The HKMA has already expressed concerns over the deteriorating quality of debt by corporate borrowers about a year back. That’s even when interest rates have remained flat since 2009 as shown above.

NPLs have been rising especially for loans to mainland Chinese companies as noted in the news above. These are examples of subprime or high risks credit activities that has been supported by zero bound that are now jeopardized by current unsustainable debt levels.

But the chicken eventually comes home to roost. Eventually bubbles implode because of the sheer unsustainable weight from overleverage or from interest rate increases or a combo of both.

Such is an example of the natural limits of zero bound regime or even from debt acquisition.

As the great Austrian economist Ludwig von Mises warned decades back, (bold mine)
But the boom cannot continue indefinitely.

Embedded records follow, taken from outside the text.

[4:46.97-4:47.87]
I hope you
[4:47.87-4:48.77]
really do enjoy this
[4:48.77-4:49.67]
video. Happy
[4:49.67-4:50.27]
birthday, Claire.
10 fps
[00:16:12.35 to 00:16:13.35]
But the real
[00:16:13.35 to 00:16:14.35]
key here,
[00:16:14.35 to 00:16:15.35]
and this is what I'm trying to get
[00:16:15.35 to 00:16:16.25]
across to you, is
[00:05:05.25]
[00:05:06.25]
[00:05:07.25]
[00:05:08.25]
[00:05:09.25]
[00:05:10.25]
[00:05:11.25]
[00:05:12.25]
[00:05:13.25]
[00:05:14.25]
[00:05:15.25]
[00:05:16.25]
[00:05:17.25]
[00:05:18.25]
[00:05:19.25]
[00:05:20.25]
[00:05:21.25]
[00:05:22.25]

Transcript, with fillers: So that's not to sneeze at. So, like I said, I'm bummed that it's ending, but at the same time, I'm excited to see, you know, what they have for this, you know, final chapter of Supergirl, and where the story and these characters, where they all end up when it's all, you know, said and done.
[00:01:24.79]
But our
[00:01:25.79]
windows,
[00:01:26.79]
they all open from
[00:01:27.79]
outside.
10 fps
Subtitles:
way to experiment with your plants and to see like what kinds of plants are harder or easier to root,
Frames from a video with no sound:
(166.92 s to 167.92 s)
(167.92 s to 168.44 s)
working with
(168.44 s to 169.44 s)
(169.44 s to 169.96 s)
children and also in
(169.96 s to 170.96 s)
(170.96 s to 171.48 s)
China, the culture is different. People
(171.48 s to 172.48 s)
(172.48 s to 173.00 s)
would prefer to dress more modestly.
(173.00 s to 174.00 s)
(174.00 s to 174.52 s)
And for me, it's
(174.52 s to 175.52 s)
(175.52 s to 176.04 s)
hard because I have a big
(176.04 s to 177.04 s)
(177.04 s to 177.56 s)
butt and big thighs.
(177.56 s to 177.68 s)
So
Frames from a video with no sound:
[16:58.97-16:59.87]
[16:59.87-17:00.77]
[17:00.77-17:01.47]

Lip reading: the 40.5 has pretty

There are two alternatives. Either the banks continue the credit expansion without restriction and thus cause constantly mounting price increases and an ever-growing orgy of speculation, which, as in all other cases of unlimited inflation, ends in a “crack-up boom” and in a collapse of the money and credit system. Or the banks stop before this point is reached, voluntarily renounce further credit expansion and thus bring about the crisis. The depression follows in both instances.
HKMA's warnings are simply about the reluctance to stop "near-historic levels of credit growth". But eventually the markets will bring to limits these financial abuse. 

Yet all these resounding warnings from various international political authorities are just writings on the wall.